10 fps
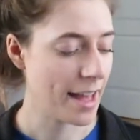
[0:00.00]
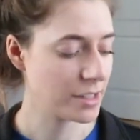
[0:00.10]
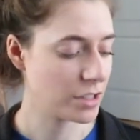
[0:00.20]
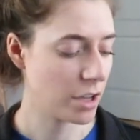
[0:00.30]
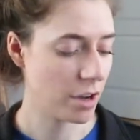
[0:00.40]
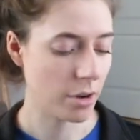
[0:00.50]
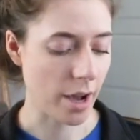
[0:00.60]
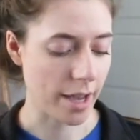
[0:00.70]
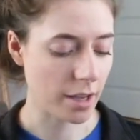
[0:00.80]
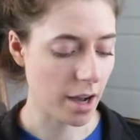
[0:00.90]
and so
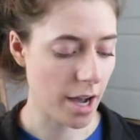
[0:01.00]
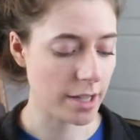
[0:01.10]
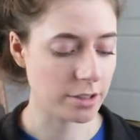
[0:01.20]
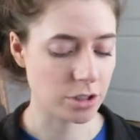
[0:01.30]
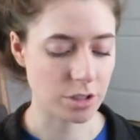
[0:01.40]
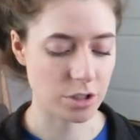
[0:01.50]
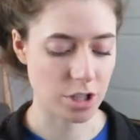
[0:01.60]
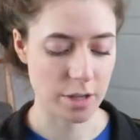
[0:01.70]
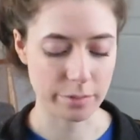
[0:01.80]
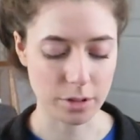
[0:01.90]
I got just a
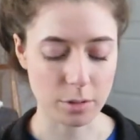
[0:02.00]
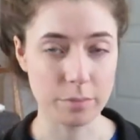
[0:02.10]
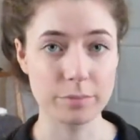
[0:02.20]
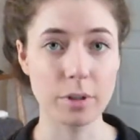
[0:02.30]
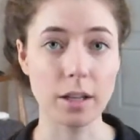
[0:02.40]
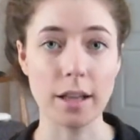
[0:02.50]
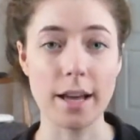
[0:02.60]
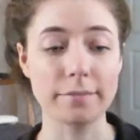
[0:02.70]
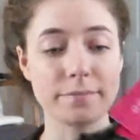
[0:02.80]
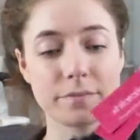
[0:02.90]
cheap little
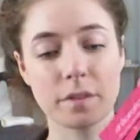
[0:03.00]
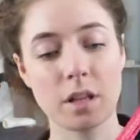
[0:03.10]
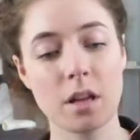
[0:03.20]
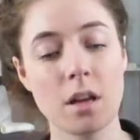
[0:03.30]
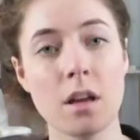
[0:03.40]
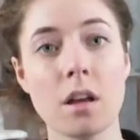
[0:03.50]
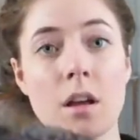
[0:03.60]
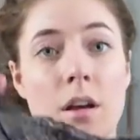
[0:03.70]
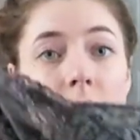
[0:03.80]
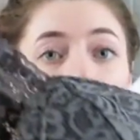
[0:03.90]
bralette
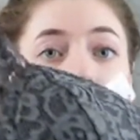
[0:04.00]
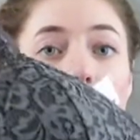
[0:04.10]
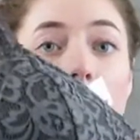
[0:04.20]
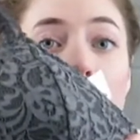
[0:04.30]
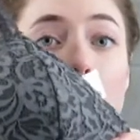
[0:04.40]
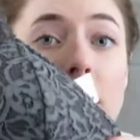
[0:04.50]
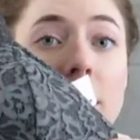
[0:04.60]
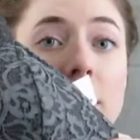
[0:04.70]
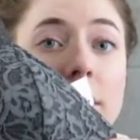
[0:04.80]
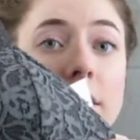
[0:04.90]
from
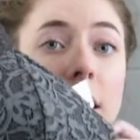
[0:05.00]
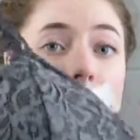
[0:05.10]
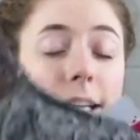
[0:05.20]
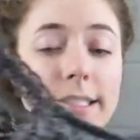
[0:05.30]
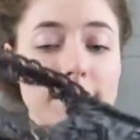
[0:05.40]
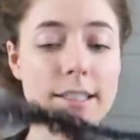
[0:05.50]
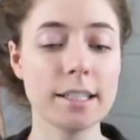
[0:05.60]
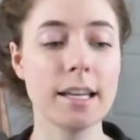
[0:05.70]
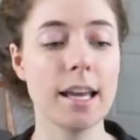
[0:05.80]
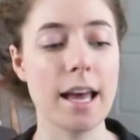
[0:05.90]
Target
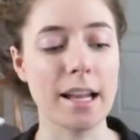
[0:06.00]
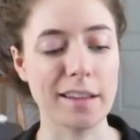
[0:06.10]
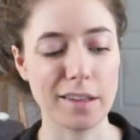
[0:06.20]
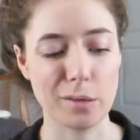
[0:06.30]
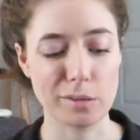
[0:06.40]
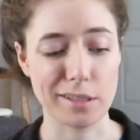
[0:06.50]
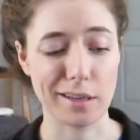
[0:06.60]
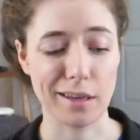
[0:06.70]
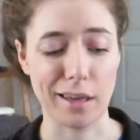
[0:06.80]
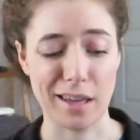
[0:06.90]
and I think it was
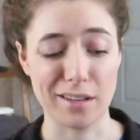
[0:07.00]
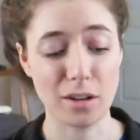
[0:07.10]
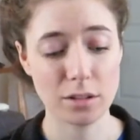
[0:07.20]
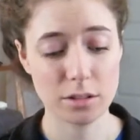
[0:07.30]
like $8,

○ ○ ○ ○ ○ ○ ○

■ Task prompt
Return the lines of the data above in full and exactly, with no pictures.

■ Result for this exercise
10 fps
[0:00.00]
[0:00.10]
[0:00.20]
[0:00.30]
[0:00.40]
[0:00.50]
[0:00.60]
[0:00.70]
[0:00.80]
[0:00.90]
and so
[0:01.00]
[0:01.10]
[0:01.20]
[0:01.30]
[0:01.40]
[0:01.50]
[0:01.60]
[0:01.70]
[0:01.80]
[0:01.90]
I got just a
[0:02.00]
[0:02.10]
[0:02.20]
[0:02.30]
[0:02.40]
[0:02.50]
[0:02.60]
[0:02.70]
[0:02.80]
[0:02.90]
cheap little
[0:03.00]
[0:03.10]
[0:03.20]
[0:03.30]
[0:03.40]
[0:03.50]
[0:03.60]
[0:03.70]
[0:03.80]
[0:03.90]
bralette
[0:04.00]
[0:04.10]
[0:04.20]
[0:04.30]
[0:04.40]
[0:04.50]
[0:04.60]
[0:04.70]
[0:04.80]
[0:04.90]
from
[0:05.00]
[0:05.10]
[0:05.20]
[0:05.30]
[0:05.40]
[0:05.50]
[0:05.60]
[0:05.70]
[0:05.80]
[0:05.90]
Target
[0:06.00]
[0:06.10]
[0:06.20]
[0:06.30]
[0:06.40]
[0:06.50]
[0:06.60]
[0:06.70]
[0:06.80]
[0:06.90]
and I think it was
[0:07.00]
[0:07.10]
[0:07.20]
[0:07.30]
like $8,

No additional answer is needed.